§ **Recorded information**
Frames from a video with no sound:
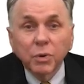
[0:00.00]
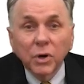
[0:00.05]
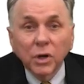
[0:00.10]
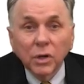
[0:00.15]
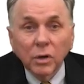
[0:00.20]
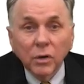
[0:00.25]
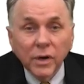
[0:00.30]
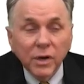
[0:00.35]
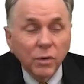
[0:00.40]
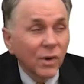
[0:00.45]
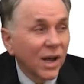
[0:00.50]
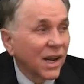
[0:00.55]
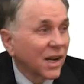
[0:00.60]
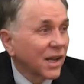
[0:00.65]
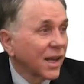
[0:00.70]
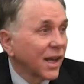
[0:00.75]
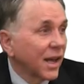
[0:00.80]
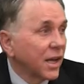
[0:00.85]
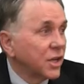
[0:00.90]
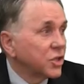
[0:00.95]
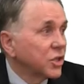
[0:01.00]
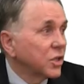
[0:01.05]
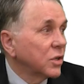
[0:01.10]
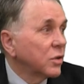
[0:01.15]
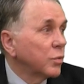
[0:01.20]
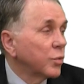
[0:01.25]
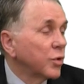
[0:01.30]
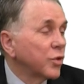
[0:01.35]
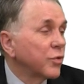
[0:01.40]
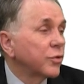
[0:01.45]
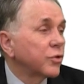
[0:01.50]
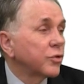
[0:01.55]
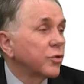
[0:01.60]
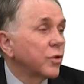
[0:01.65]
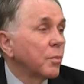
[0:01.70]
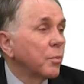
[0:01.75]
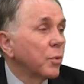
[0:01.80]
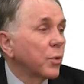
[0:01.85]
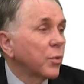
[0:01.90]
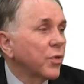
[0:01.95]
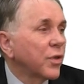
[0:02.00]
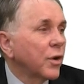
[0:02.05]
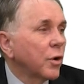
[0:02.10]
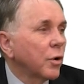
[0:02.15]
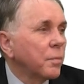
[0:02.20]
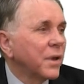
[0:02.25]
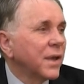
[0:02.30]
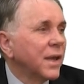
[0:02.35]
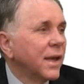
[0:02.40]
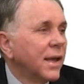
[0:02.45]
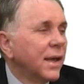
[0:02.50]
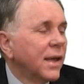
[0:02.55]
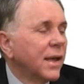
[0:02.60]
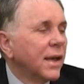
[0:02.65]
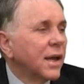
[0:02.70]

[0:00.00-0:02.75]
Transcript: pylori eradication with triple therapy.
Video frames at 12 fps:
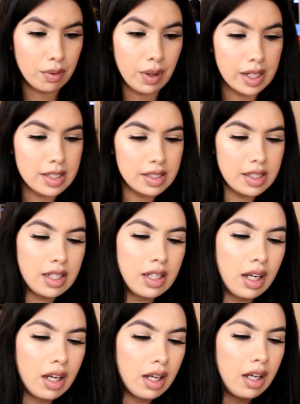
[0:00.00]
pricing
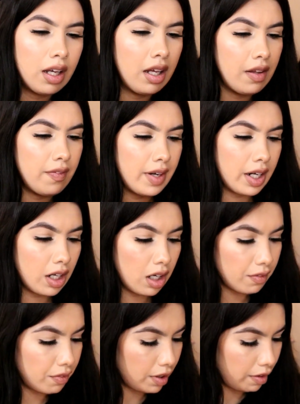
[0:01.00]
that I
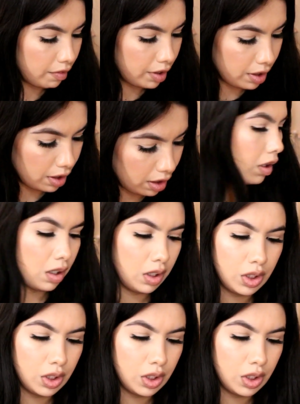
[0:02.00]
got for everything.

§ **Exercise requirements**
Give back the material word for word and drop the pictures it holds.

§ **Answer to the problem**
Frames from a video with no sound:
[0:00.00]
[0:00.05]
[0:00.10]
[0:00.15]
[0:00.20]
[0:00.25]
[0:00.30]
[0:00.35]
[0:00.40]
[0:00.45]
[0:00.50]
[0:00.55]
[0:00.60]
[0:00.65]
[0:00.70]
[0:00.75]
[0:00.80]
[0:00.85]
[0:00.90]
[0:00.95]
[0:01.00]
[0:01.05]
[0:01.10]
[0:01.15]
[0:01.20]
[0:01.25]
[0:01.30]
[0:01.35]
[0:01.40]
[0:01.45]
[0:01.50]
[0:01.55]
[0:01.60]
[0:01.65]
[0:01.70]
[0:01.75]
[0:01.80]
[0:01.85]
[0:01.90]
[0:01.95]
[0:02.00]
[0:02.05]
[0:02.10]
[0:02.15]
[0:02.20]
[0:02.25]
[0:02.30]
[0:02.35]
[0:02.40]
[0:02.45]
[0:02.50]
[0:02.55]
[0:02.60]
[0:02.65]
[0:02.70]

[0:00.00-0:02.75]
Transcript: pylori eradication with triple therapy.
Video frames at 12 fps:
[0:00.00]
pricing
[0:01.00]
that I
[0:02.00]
got for everything.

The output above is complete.